I’d called ahead to arrange the visit, with my former kindergarten and 4th grade teacher.

 

Sister Antonita Maria looked so different.  It had been nearly 40 years since I’d seen her at Our Lady of Perpetual Help School in Kansas City.

 

In those days, she'd  worn the long black, wool “nun’s habit” with starched collar that hid everything but the face.

 

Sister Antonita Maria had a  natural smile, a generous attitude, and lovely singing voice.

 

She must have been fairly young when she taught me, my equally unruly twin brother Johnny, and others in the 4th grade.

 

One day during the middle of class, she suddenly got up from her desk, rushed out and slammed the classroom door behind her.

 

I tipped toed to peek out the door. Sister Antonita Marie was standing in the school hallway – sobbing.

 

She was usually composed and cheerful. For some reason she did not elicit the moderate fear we had of the nuns’ discipline. Perhaps she didn’t carry the wooden ruler, like others, making the rounds between desk rows at test taking time.

 

The nuns wore a large crucifix and Rosary beads on their habits. We would listen for the sound of clicking beads approaching from behind us.

 

It was the 1950s. The St. Joseph order of nuns led a restrictive lifestyle. And they had to travel  in “twos” whenever they went outside the convent, school and church area.

 

My Mom would call the convent some Saturdays with an invitation.  ‘Would Sisters like to take a Sunday ride and stop for ice cream?’

 

If the answer was “yes,” my Dad would spend Saturday afternoon washing and waxing our 1948 Plymouth in preparation for the next day’s outing. It was considered an honor to have the Parish Priest or the Sisters in your home -- or your car.


 

And here, five decades later was Sister Antonita Maria  – perhaps in her late 70s,  and in a retirement home.

 

She’d had diabetes, with one leg amputated, and sat uncomfortably in the wheelchair.

 

“How is Johnny?
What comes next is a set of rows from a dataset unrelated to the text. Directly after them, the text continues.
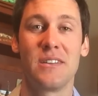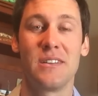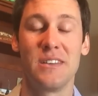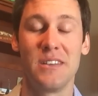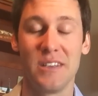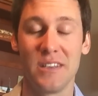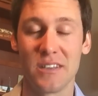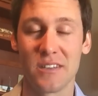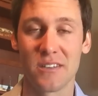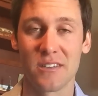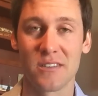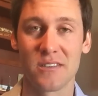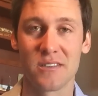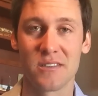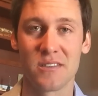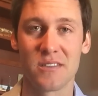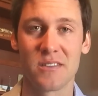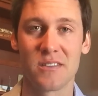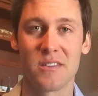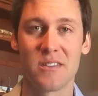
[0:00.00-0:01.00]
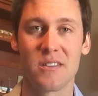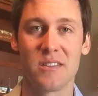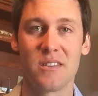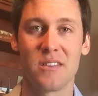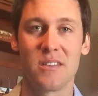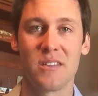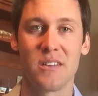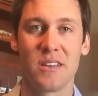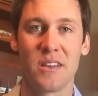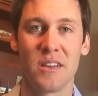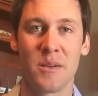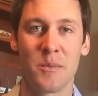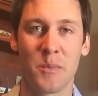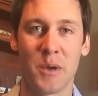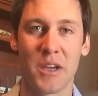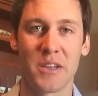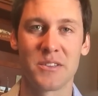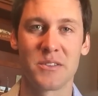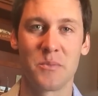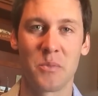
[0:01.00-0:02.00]
years in
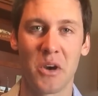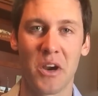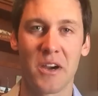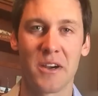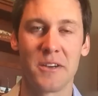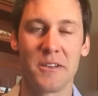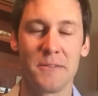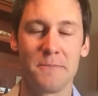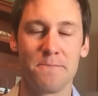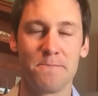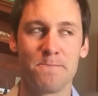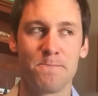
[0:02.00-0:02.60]
my sobriety.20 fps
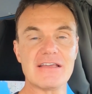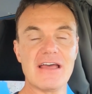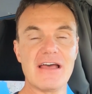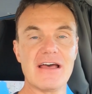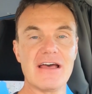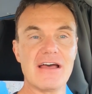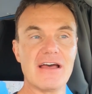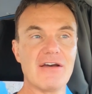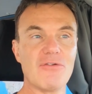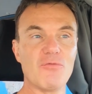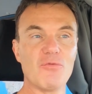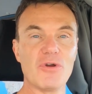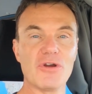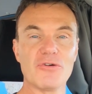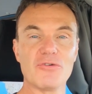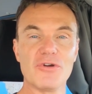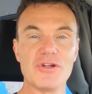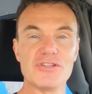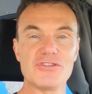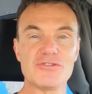We're
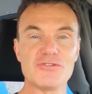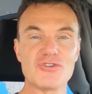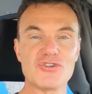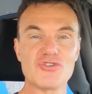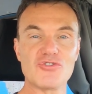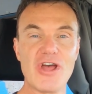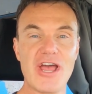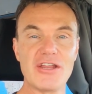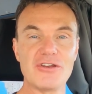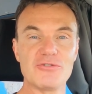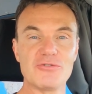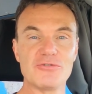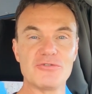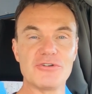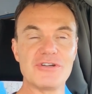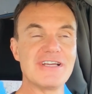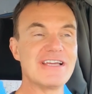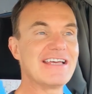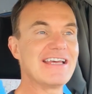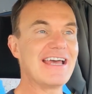going to try toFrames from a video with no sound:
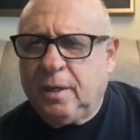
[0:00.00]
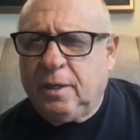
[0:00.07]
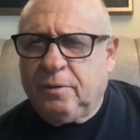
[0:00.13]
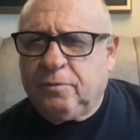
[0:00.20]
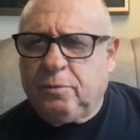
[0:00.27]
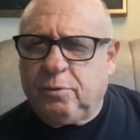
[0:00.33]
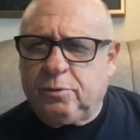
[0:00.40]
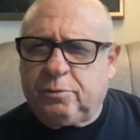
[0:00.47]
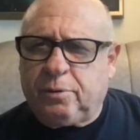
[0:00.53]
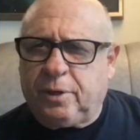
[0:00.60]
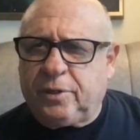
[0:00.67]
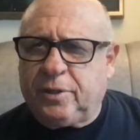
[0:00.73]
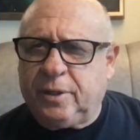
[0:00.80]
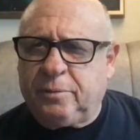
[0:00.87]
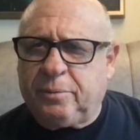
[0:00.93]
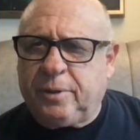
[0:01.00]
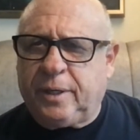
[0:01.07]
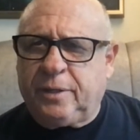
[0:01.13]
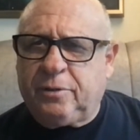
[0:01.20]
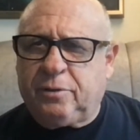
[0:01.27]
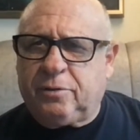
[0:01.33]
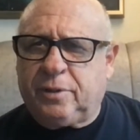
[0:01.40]
Fools rush in where
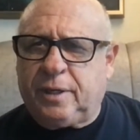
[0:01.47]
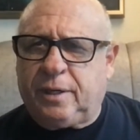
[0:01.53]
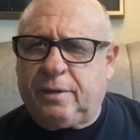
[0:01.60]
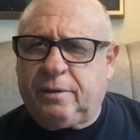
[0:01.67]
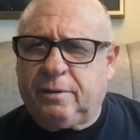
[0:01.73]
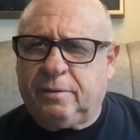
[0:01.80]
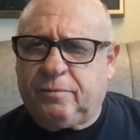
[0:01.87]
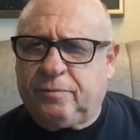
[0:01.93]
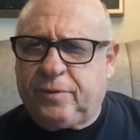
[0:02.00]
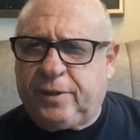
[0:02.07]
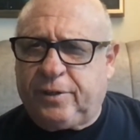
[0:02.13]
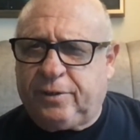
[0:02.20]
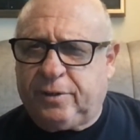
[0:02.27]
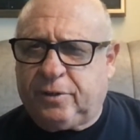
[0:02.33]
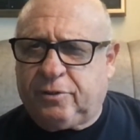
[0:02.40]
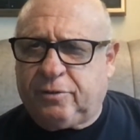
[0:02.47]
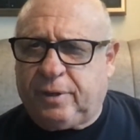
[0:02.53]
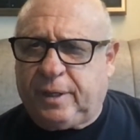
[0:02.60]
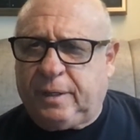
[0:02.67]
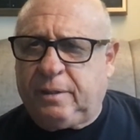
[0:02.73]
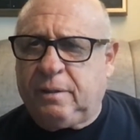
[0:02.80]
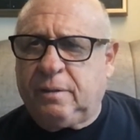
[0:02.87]
angels fear to
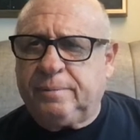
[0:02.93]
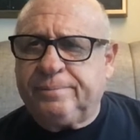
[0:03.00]
tread.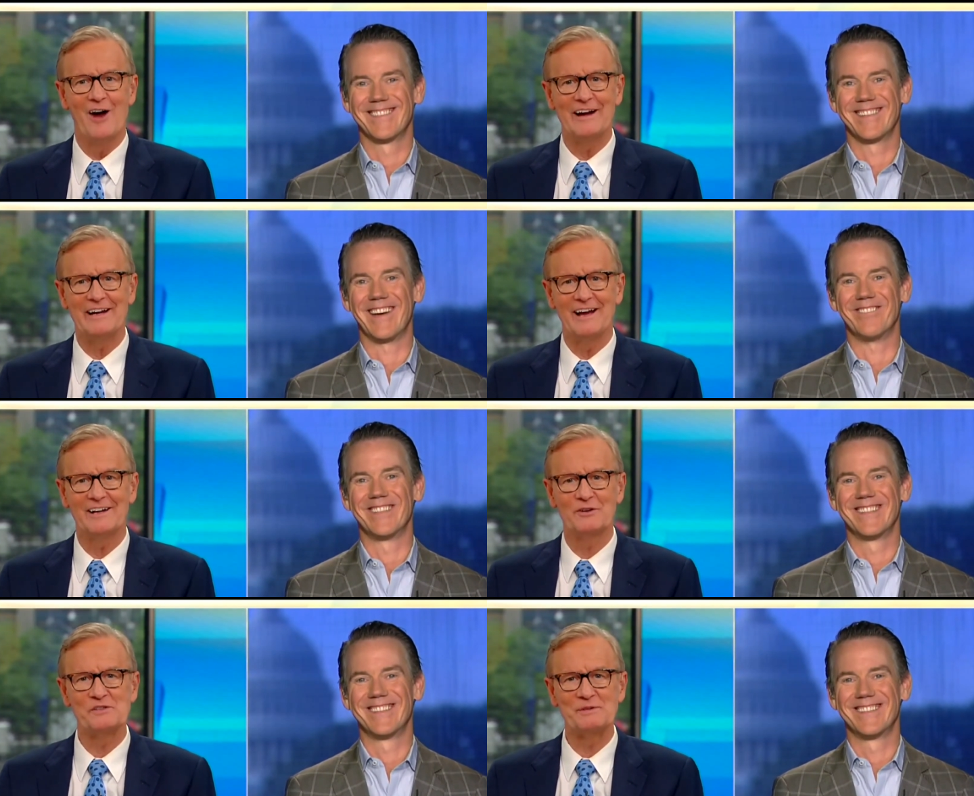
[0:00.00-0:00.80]
Speaker 1: All right, yep. uh,
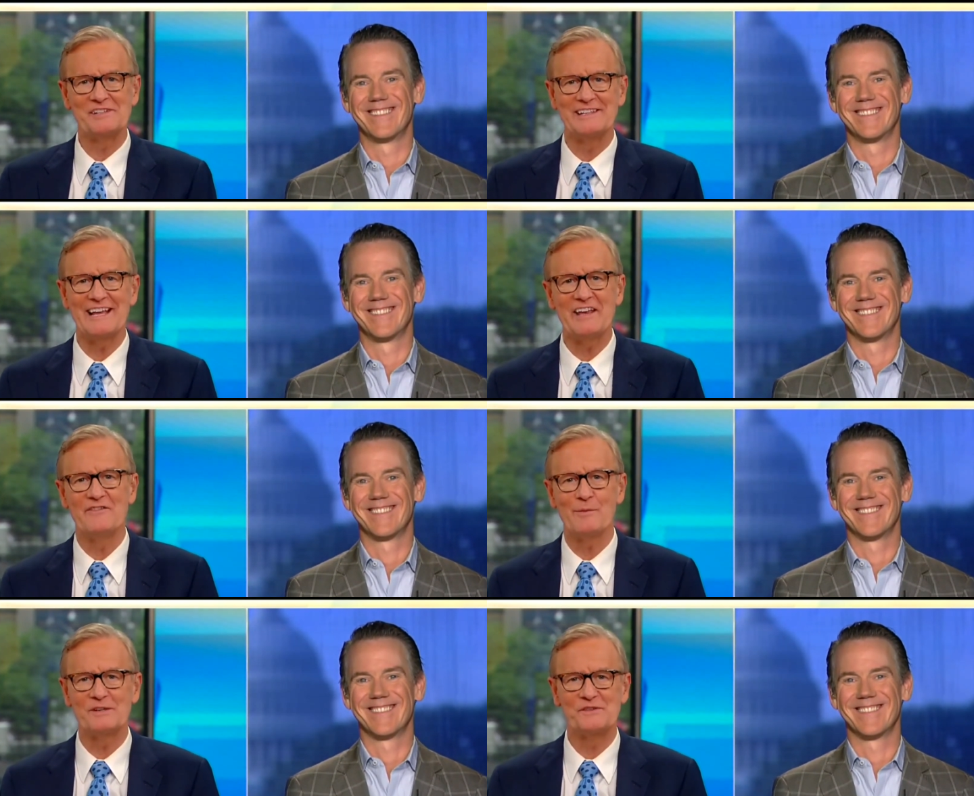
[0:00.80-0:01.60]
Chris Wilson, thank you
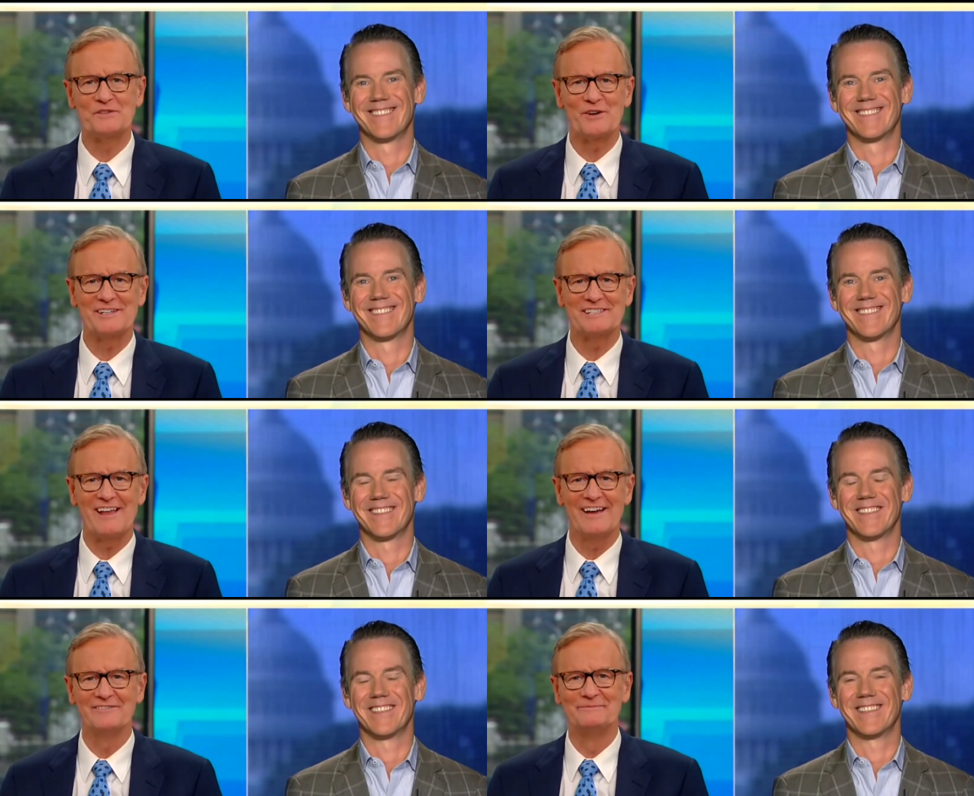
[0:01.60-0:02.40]
very much for joining us
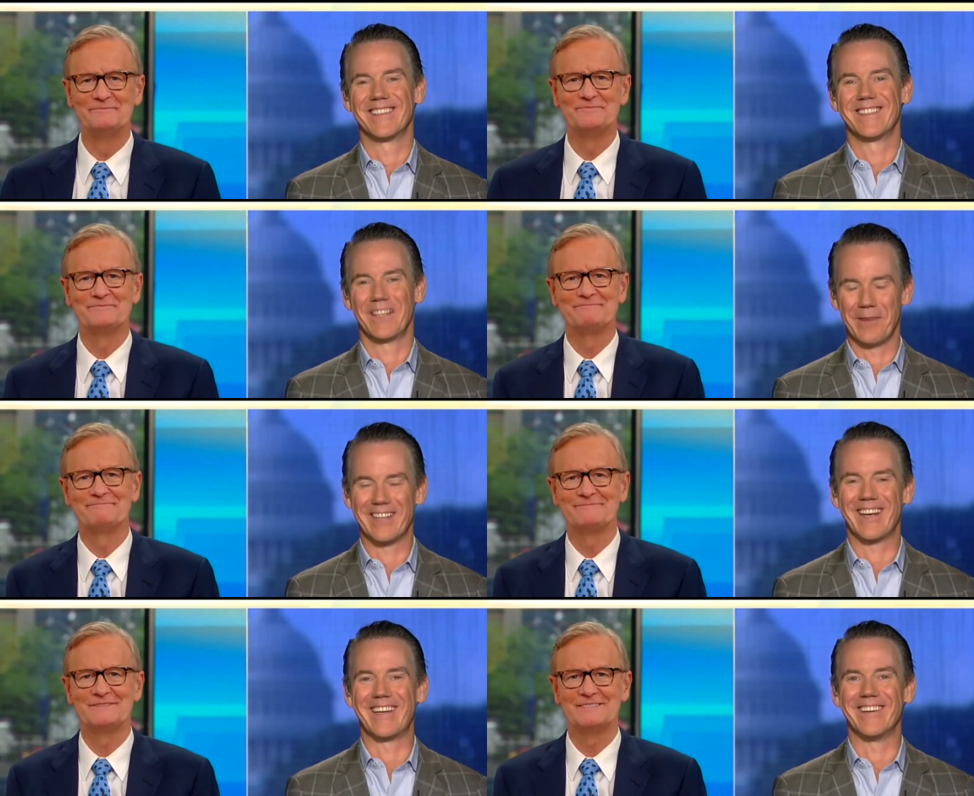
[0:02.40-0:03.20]
live. You
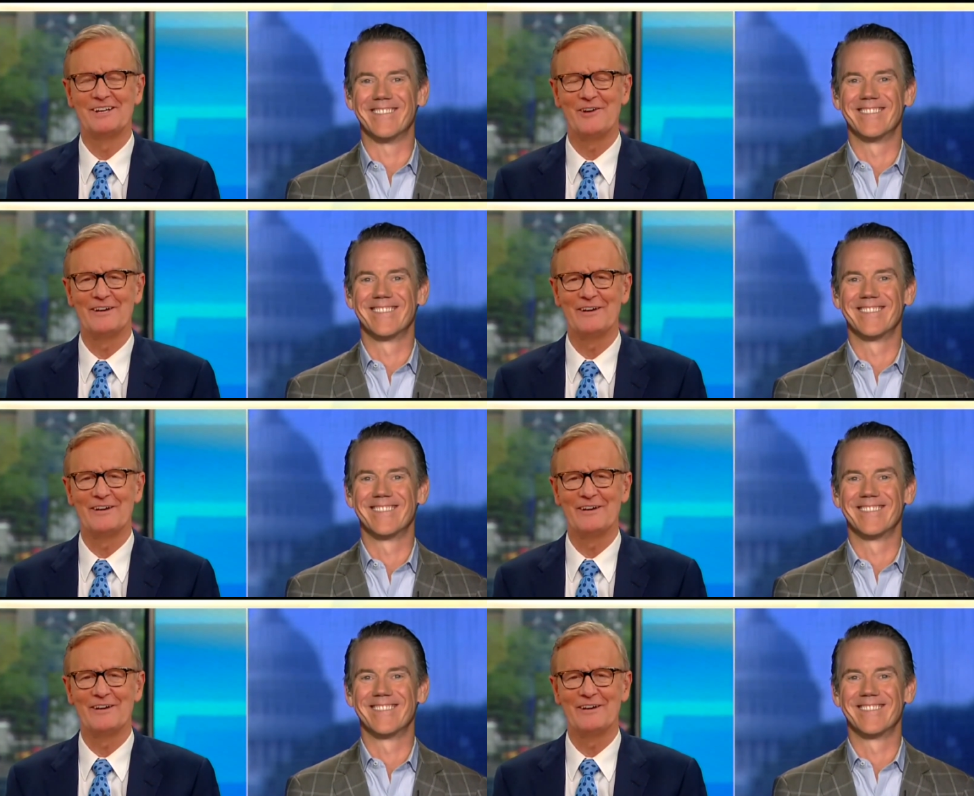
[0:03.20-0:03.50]
bet. Thank you. All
Do you two get along any better?,” she asked with a bit of a smile.

 

Driving on to Michigan and home after the visit, I wondered if Sister Antonita could have recalled  such details about two little boys,  among the thousands she taught during her career.

 

There was nothing special  about the Richmond boys..

 

The “Sisters” were special --  for those of  us growing up Catholic in the 1950s.